Depuis sa promulgation, la Loi a été modifiée à plusieurs reprises pour intégrer les évolutions des standards internationaux : extension des catégories assujetties, renforcement de la vigilance à l'égard des personnes politiquement exposées, alignement progressif sur les quatrième et cinquième directives européennes, transposition des recommandations Moneyval. L'ordonnance souveraine n° 8.664 du 26 mai 2021 figure parmi les textes d'application les plus structurants.

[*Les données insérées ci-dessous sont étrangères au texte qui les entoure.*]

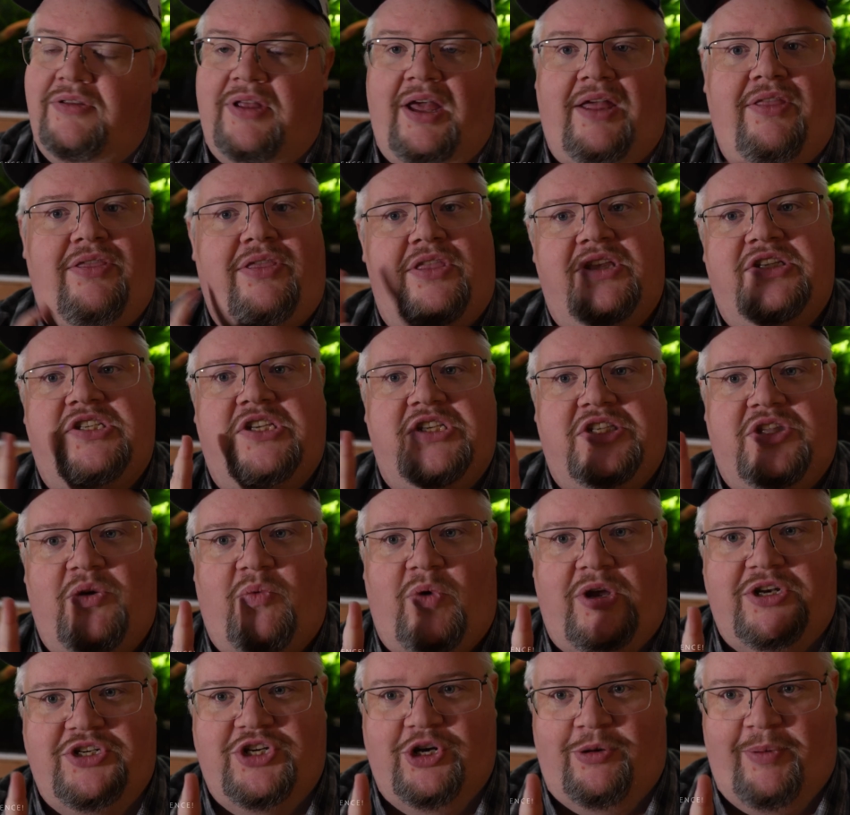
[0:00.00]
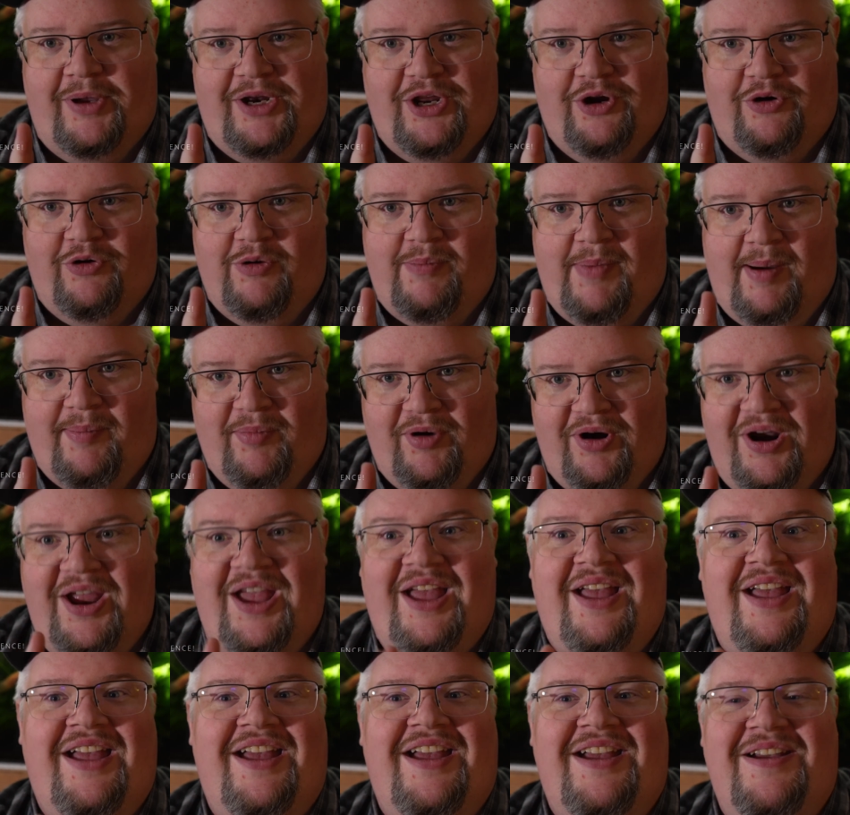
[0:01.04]
And this is the one term I don't remember,
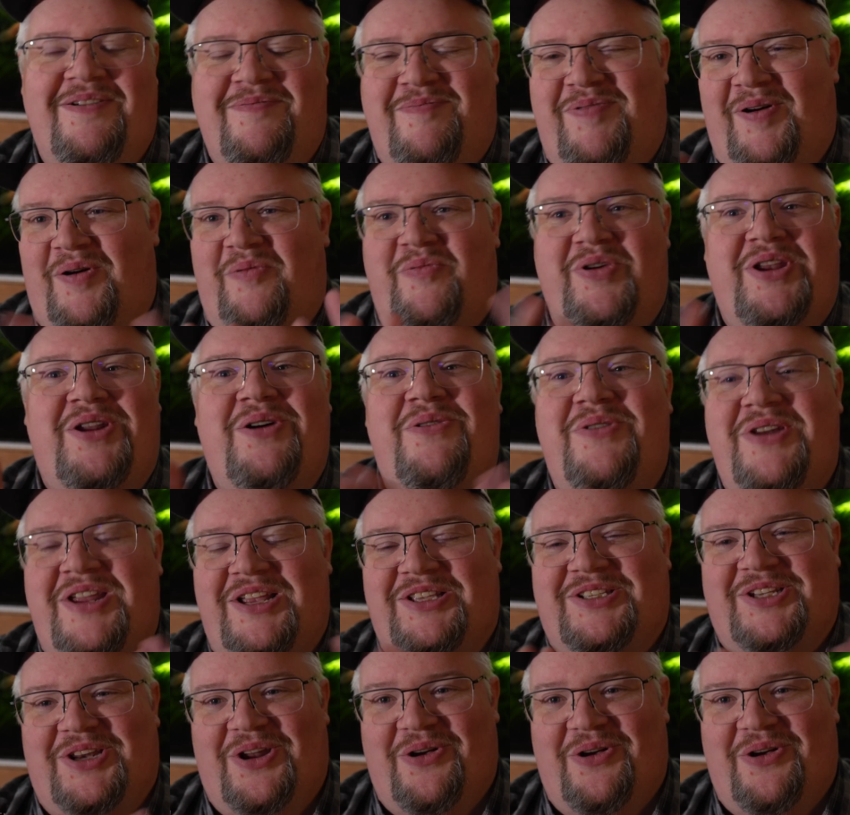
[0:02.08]
but we don't need toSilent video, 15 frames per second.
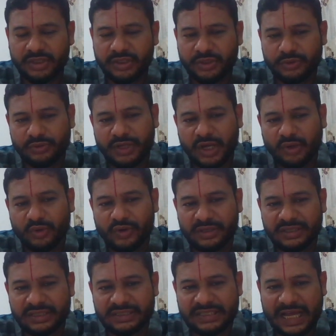You
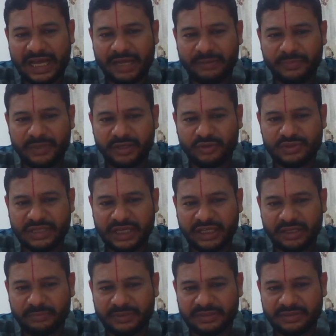download this app and you
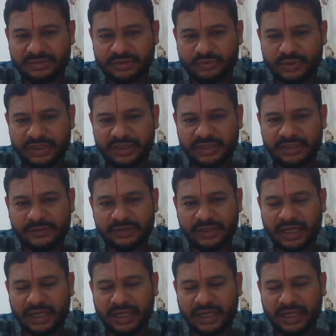sign up as a student,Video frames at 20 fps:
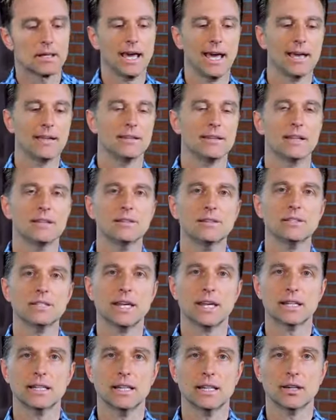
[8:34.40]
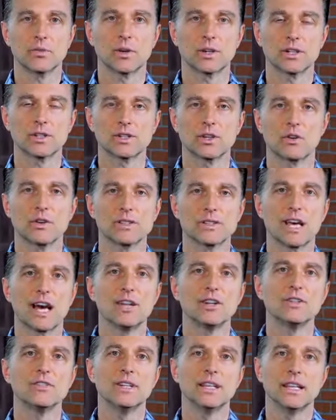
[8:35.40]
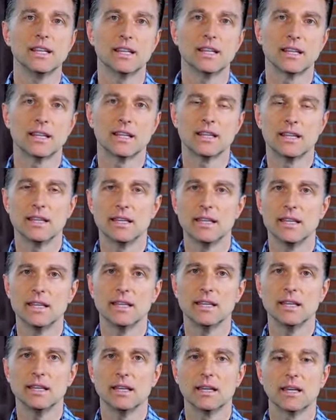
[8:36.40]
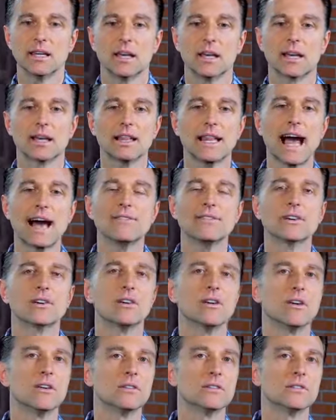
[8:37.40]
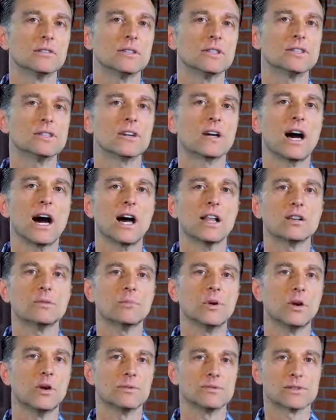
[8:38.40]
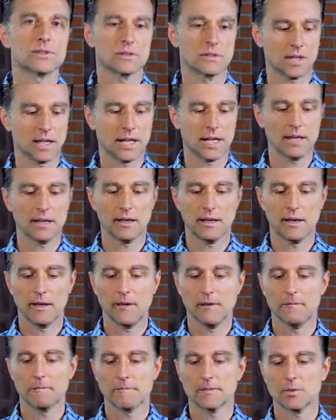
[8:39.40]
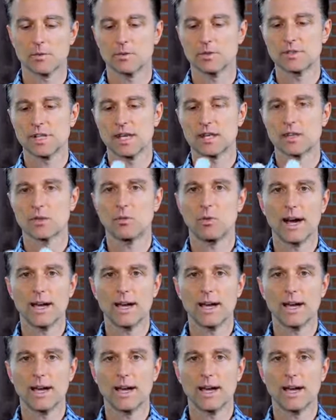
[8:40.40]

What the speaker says: Okay, the other technique we're going to show you is underneath the clavicle. These are collarbones, okay? So we'll take the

Le tournant supervisoire le plus marquant est intervenu en 2023 avec la création de l'Autorité Monégasque de Sécurité Financière (AMSF), qui a remplacé le Service d'Information et de Contrôle sur les Circuits Financiers (SICCFIN). L'AMSF concentre les fonctions de cellule de renseignement financier (réception et exploitation des déclarations d'opération suspecte via sa Cellule de Traitement et d'Analyse — CTA) et de superviseur des entités assujetties (inspections, lignes directrices, sanctions administratives). Le terme SICCFIN reste rencontré dans les textes plus anciens et dans certaines correspondances ; il désigne aujourd'hui la même autorité, sous son nom actuel.